My boss had lost her goddamn mind.
Molly and Marcone left the castle, and I tried to pull together whatever protests wouldn’t get my skull bounced off the wall. If I took another beating parts of me might start falling off. But this was insane, and I’d had a long damned week.
And Murph was gone.
Grief possessed me, and minding my manners suddenly didn’t matter any more, because nothing mattered. I opened my mouth, phasers set to kill.
Mab raised her hand, forestalling me. Her voice was tired and uninflected. “Yes. You defy me. Obviously. You always do. In the interests of efficiency, let us assume you have uttered some mystifying reference to mortal popular nonsense, I have glared at you and reminded you of the power I hold over you, you have confirmed that you continue to understand the circumstances that require me to tolerate your insouciance, and we have both agreed to continue this ridiculous dance in the future, presumably for the remainder of time.”
I blinked. Meta-commentary on the nature of our relationship was new. It took me a moment to get my objections back in order.
“Marcone? Marriage? I’m not a Ken doll, you can’t just crash me into another action figure and shout now kiss.”
“I can do exactly that,” she said, unmoved. “Or will you deny what you surrendered to me at the table?”
I shut my mouth. Mab had me there. She’d had me in every way, staking her claim to my life in an unmistakable fashion. And I’d agreed to it, in an equally unmistakable fashion. My life was Mab’s to spend, and if marrying me off resulted in a more stable and secure Winter, she had both the right and the duty to do so.

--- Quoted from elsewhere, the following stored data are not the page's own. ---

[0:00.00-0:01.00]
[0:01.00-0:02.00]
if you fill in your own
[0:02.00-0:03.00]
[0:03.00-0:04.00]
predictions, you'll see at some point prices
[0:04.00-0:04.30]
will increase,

But that just brought me back to why the entire idea was insane.
Mab turned away from me to gaze up through the hole in the roof. Raindrops turned to hail as they passed her and bounced across the stone floors of the castle.
I couldn’t deny Mab’s right, or her duty. But I could point out that her means were unlikely to reach her ends.

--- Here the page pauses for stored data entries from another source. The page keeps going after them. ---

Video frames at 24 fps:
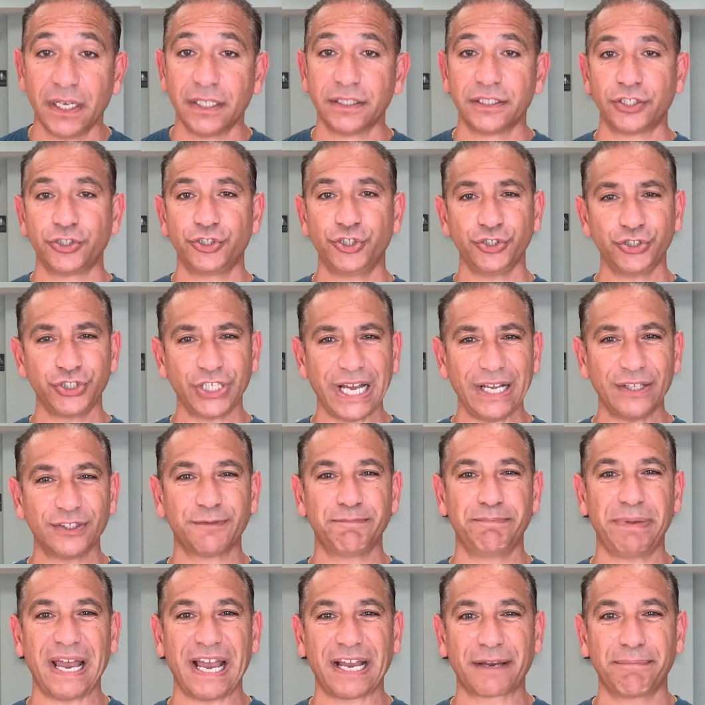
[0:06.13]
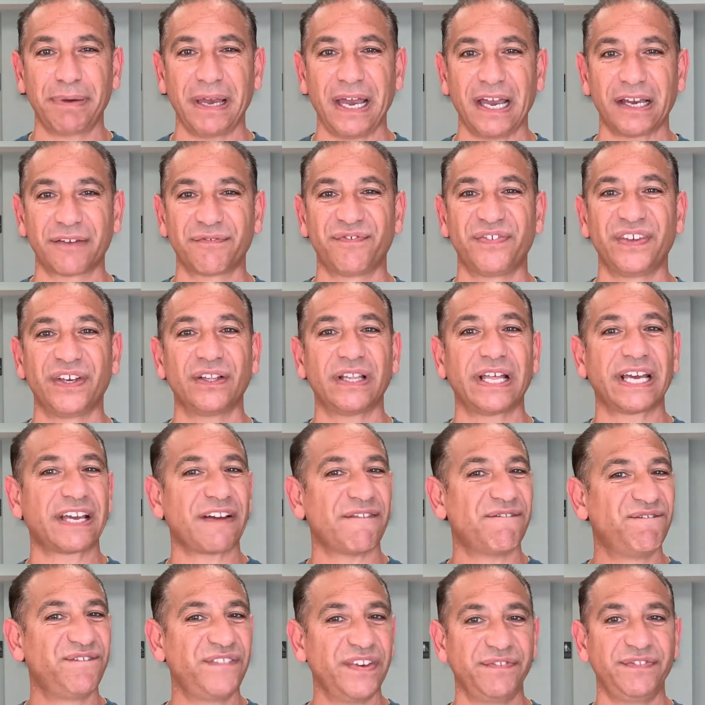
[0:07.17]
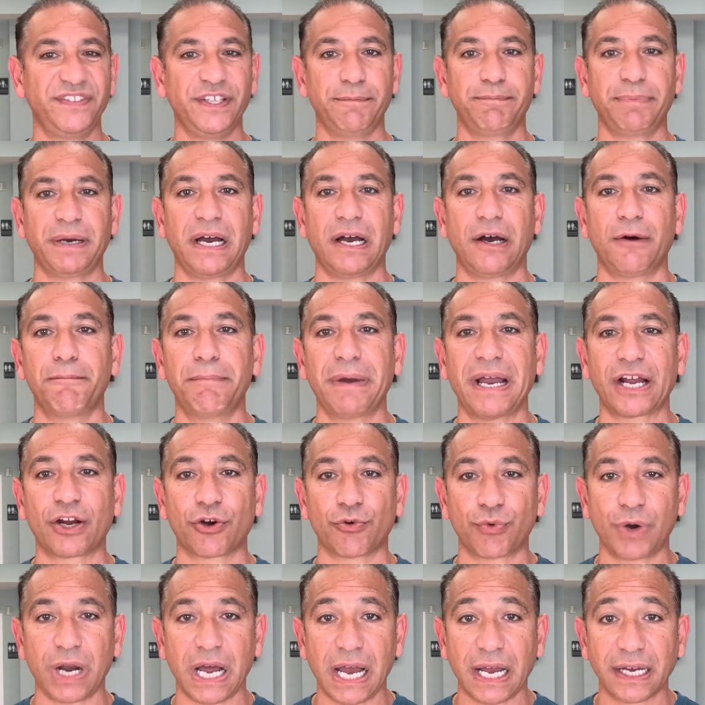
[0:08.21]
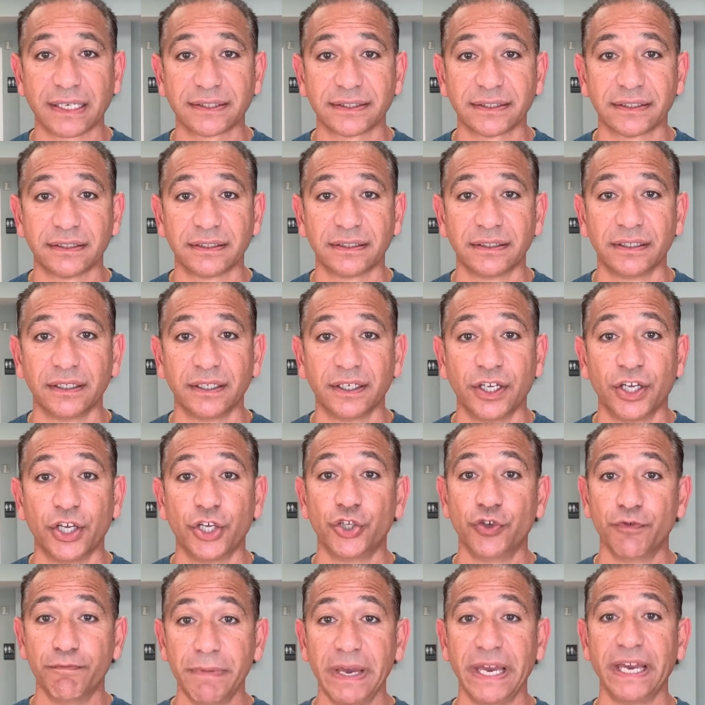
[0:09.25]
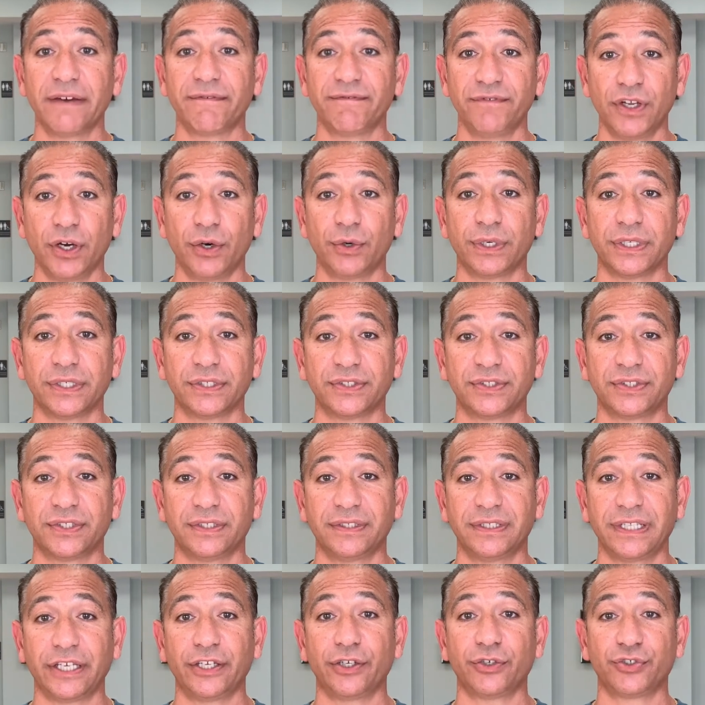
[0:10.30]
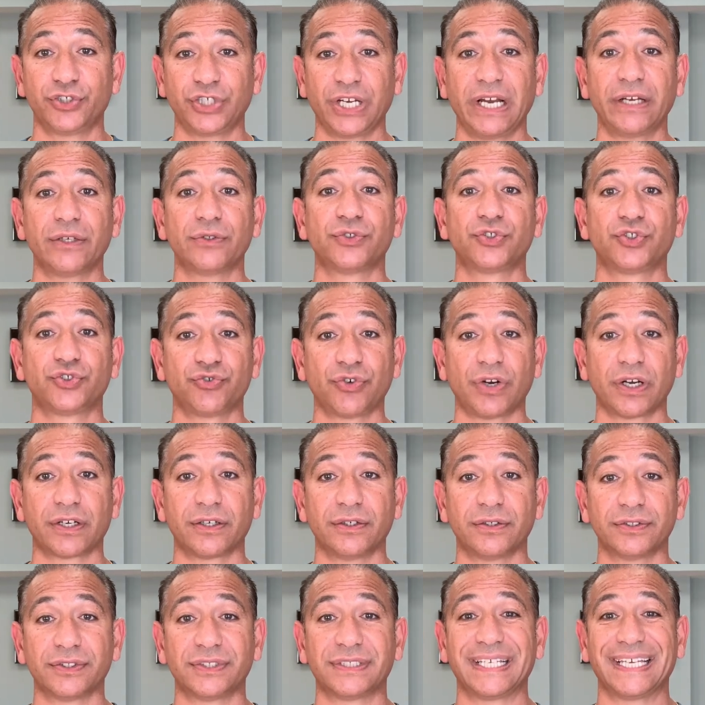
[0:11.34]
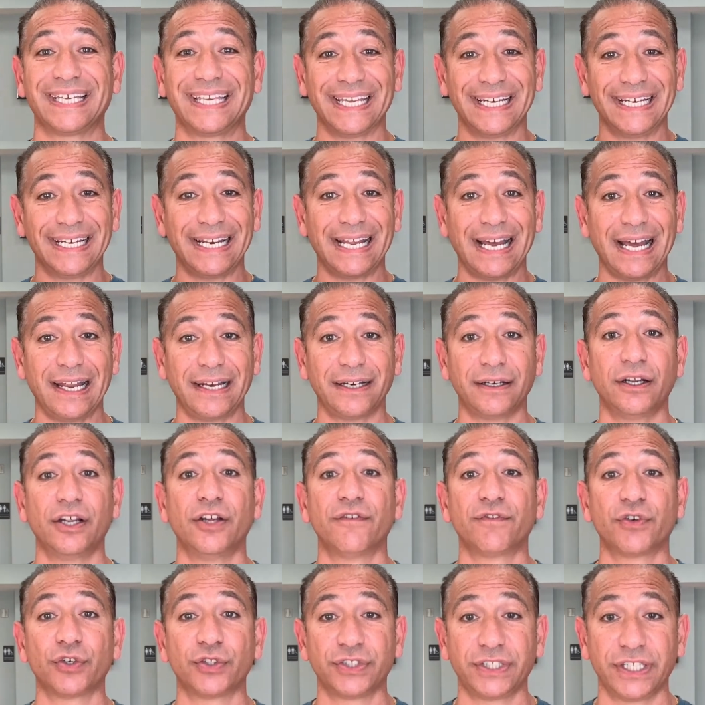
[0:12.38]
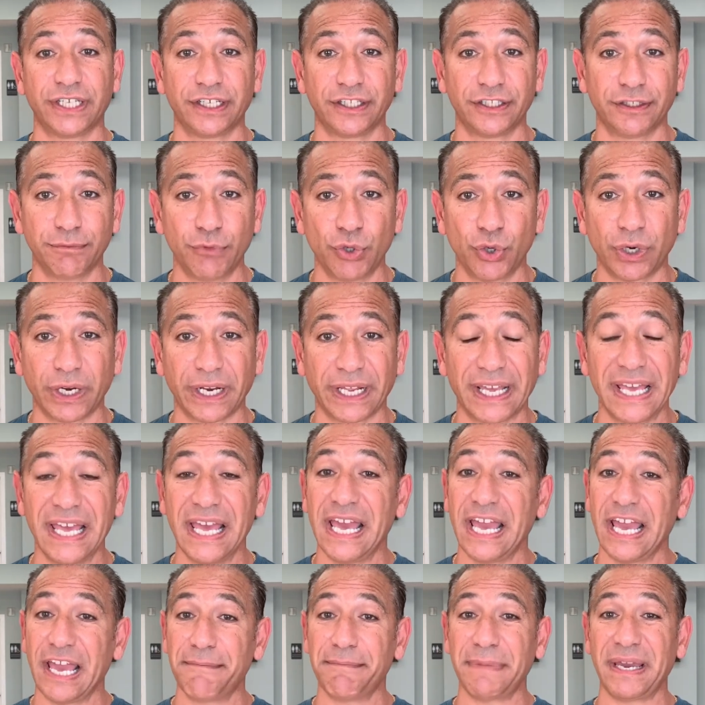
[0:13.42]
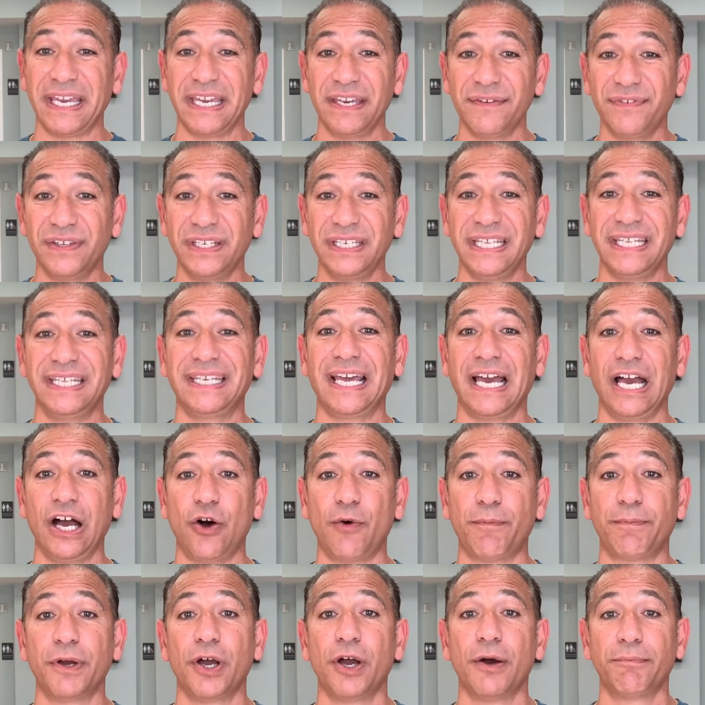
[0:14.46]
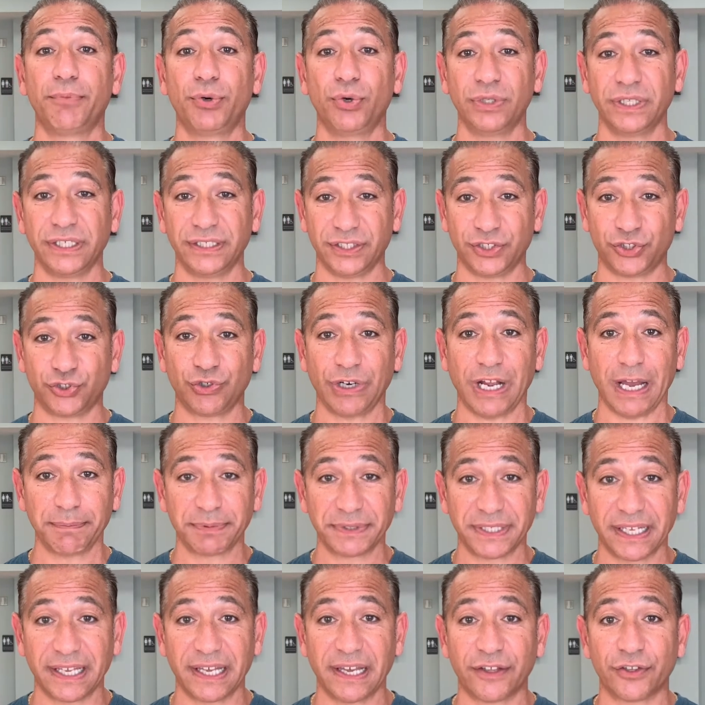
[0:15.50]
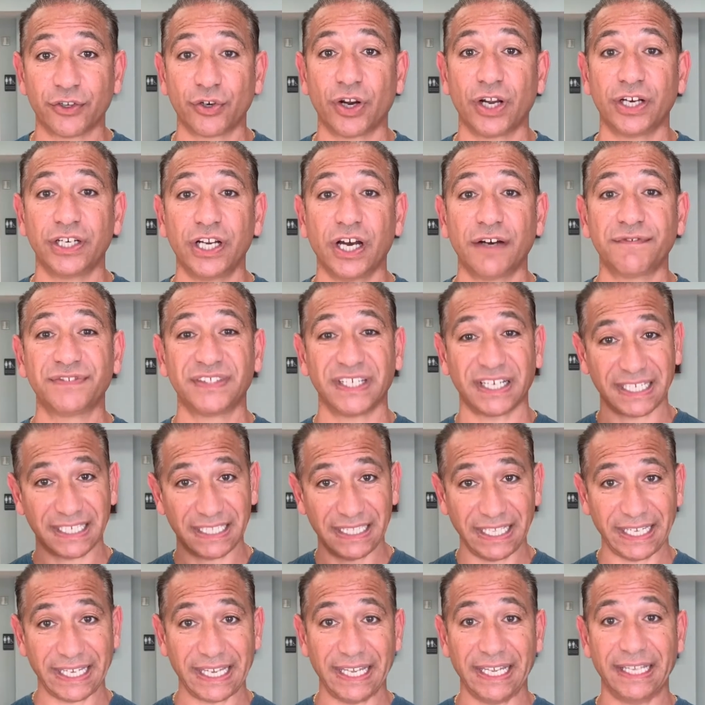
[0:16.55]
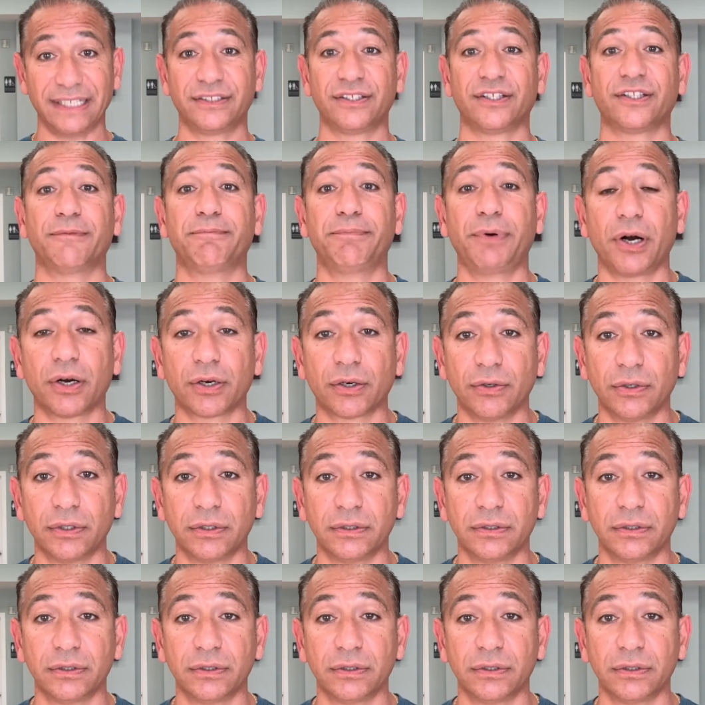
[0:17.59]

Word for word: Does your child's backpack feel like a 50 pound bag of rocks? You may have noticed that your child struggles to get it on first thing in the morning and may even need help pulling the straps together enough to click it into the buckle.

“Why him? Why not… Lara, or Evanna, or literally anyone else?” I asked.
Mab looked back to me, hail increasing the tempo at which it rattled across the floor.
“The Baron has garnered the lion’s share of respect among his elders by surviving a storm this violent at all, much less proving to have prepared for it, seizing the initiative, and fighting for his territory successfully. Yet you have claimed a choice prize of him, and he has the grace to yield it to you. He fought beside you. He sheltered the rabble you brought to his door. Tis meet. You are well suited.”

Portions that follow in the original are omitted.